Он приподнялся и сел. У костра, присев на корточках, сидел француз, только что оттолкнувший русского солдата, и жарил надетое на шомпол мясо. Жилистые, засученные, обросшие волосами, красные руки с короткими пальцами ловко поворачивали шомпол. Коричневое мрачное лицо с насупленными бровями ясно виднелось в свете угольев.
– Ca lui est bien egal, – проворчал он, быстро обращаясь к солдату, стоявшему за ним. – …brigand. Va! [Ему все равно… разбойник, право!]
И солдат, вертя шомпол, мрачно взглянул на Пьера. Пьер отвернулся, вглядываясь в тени. Один русский солдат пленный, тот, которого оттолкнул француз, сидел у костра и трепал по чем то рукой. Вглядевшись ближе, Пьер узнал лиловую собачонку, которая, виляя хвостом, сидела подле солдата.

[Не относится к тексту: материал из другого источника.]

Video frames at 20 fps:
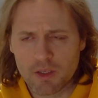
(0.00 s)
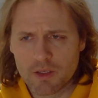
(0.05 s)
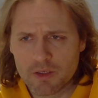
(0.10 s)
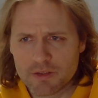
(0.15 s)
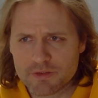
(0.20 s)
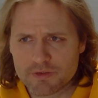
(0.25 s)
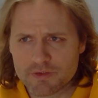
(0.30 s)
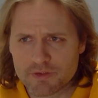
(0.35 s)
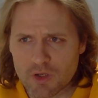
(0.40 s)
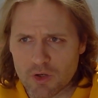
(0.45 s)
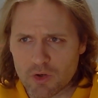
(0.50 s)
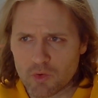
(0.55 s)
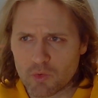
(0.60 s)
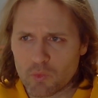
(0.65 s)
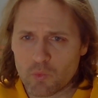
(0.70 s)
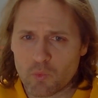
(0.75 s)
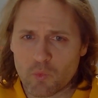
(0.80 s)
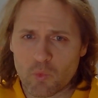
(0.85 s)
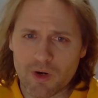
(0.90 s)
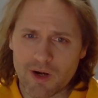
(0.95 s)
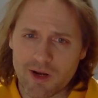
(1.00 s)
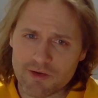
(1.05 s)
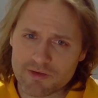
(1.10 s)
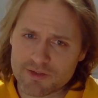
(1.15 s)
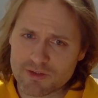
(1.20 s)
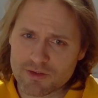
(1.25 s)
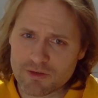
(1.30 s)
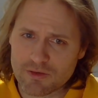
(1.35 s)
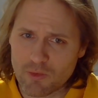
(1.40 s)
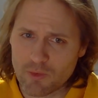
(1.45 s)
So when I
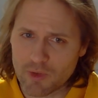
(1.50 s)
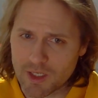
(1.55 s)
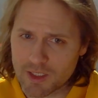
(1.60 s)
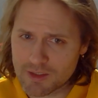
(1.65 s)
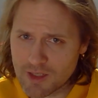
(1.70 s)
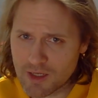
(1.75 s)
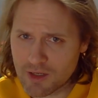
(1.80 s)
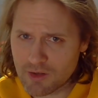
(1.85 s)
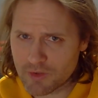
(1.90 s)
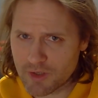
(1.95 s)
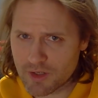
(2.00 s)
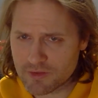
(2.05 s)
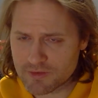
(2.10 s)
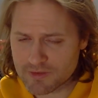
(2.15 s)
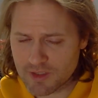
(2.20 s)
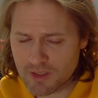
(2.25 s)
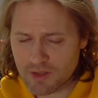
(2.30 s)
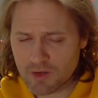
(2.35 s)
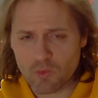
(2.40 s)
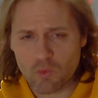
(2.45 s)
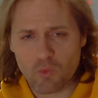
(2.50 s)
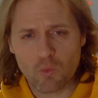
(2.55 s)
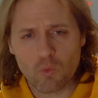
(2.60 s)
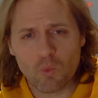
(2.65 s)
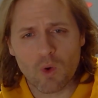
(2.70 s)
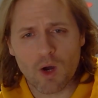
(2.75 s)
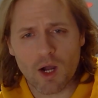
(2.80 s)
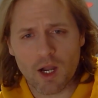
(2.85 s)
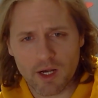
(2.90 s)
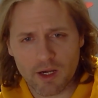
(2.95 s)
was slowing it down, I was like,
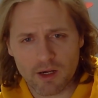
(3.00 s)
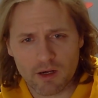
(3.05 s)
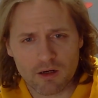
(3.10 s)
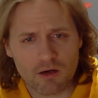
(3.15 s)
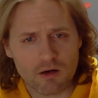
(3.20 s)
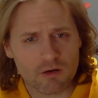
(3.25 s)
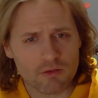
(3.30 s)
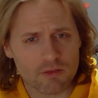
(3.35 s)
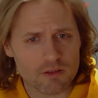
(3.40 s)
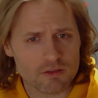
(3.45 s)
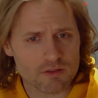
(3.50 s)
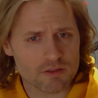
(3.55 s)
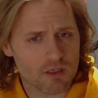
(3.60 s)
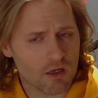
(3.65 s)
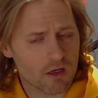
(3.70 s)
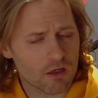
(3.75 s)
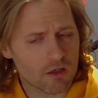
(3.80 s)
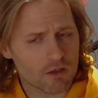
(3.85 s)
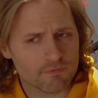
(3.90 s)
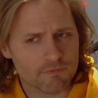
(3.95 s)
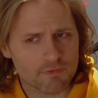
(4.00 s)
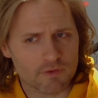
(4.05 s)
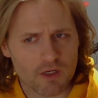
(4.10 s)
why are these off?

– А, пришла? – сказал Пьер. – А, Пла… – начал он и не договорил. В его воображении вдруг, одновременно, связываясь между собой, возникло воспоминание о взгляде, которым смотрел на него Платон, сидя под деревом, о выстреле, слышанном на том месте, о вое собаки, о преступных лицах двух французов, пробежавших мимо его, о снятом дымящемся ружье, об отсутствии Каратаева на этом привале, и он готов уже был понять, что Каратаев убит, но в то же самое мгновенье в его душе, взявшись бог знает откуда, возникло воспоминание о вечере, проведенном им с красавицей полькой, летом, на балконе своего киевского дома. И все таки не связав воспоминаний нынешнего дня и не сделав о них вывода, Пьер закрыл глаза, и картина летней природы смешалась с воспоминанием о купанье, о жидком колеблющемся шаре, и он опустился куда то в воду, так что вода сошлась над его головой.
Перед восходом солнца его разбудили громкие частые выстрелы и крики. Мимо Пьера пробежали французы.

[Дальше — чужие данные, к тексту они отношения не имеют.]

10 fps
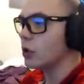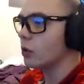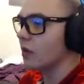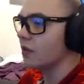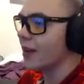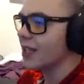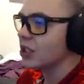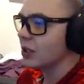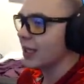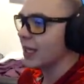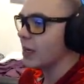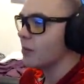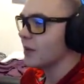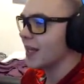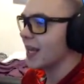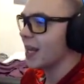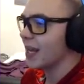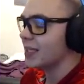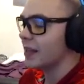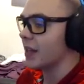You knew eventually he would
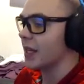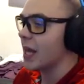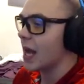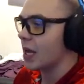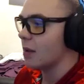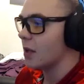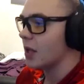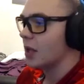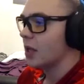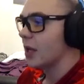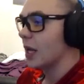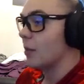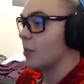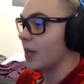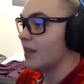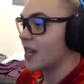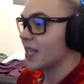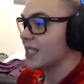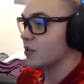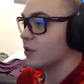get into the game, and I believe
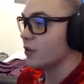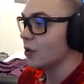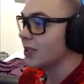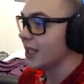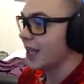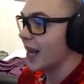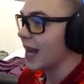that's his first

– Les cosaques! [Казаки!] – прокричал один из них, и через минуту толпа русских лиц окружила Пьера.
Долго не мог понять Пьер того, что с ним было. Со всех сторон он слышал вопли радости товарищей.
– Братцы! Родимые мои, голубчики! – плача, кричали старые солдаты, обнимая казаков и гусар. Гусары и казаки окружали пленных и торопливо предлагали кто платья, кто сапоги, кто хлеба. Пьер рыдал, сидя посреди их, и не мог выговорить ни слова; он обнял первого подошедшего к нему солдата и, плача, целовал его.
Долохов стоял у ворот разваленного дома, пропуская мимо себя толпу обезоруженных французов. Французы, взволнованные всем происшедшим, громко говорили между собой; но когда они проходили мимо Долохова, который слегка хлестал себя по сапогам нагайкой и глядел на них своим холодным, стеклянным, ничего доброго не обещающим взглядом, говор их замолкал. С другой стороны стоял казак Долохова и считал пленных, отмечая сотни чертой мела на воротах.
– Сколько? – спросил Долохов у казака, считавшего пленных.
– На вторую сотню, – отвечал казак.
– Filez, filez, [Проходи, проходи.] – приговаривал Долохов, выучившись этому выражению у французов, и, встречаясь глазами с проходившими пленными, взгляд его вспыхивал жестоким блеском.
Денисов, с мрачным лицом, сняв папаху, шел позади казаков, несших к вырытой в саду яме тело Пети Ростова.


С 28 го октября, когда начались морозы, бегство французов получило только более трагический характер замерзающих и изжаривающихся насмерть у костров людей и продолжающих в шубах и колясках ехать с награбленным добром императора, королей и герцогов; но в сущности своей процесс бегства и разложения французской армии со времени выступления из Москвы нисколько не изменился.
От Москвы до Вязьмы из семидесятитрехтысячной французской армии, не считая гвардии (которая во всю войну ничего не делала, кроме грабежа), из семидесяти трех тысяч осталось тридцать шесть тысяч (из этого числа не более пяти тысяч выбыло в сражениях). Вот первый член прогрессии, которым математически верно определяются последующие.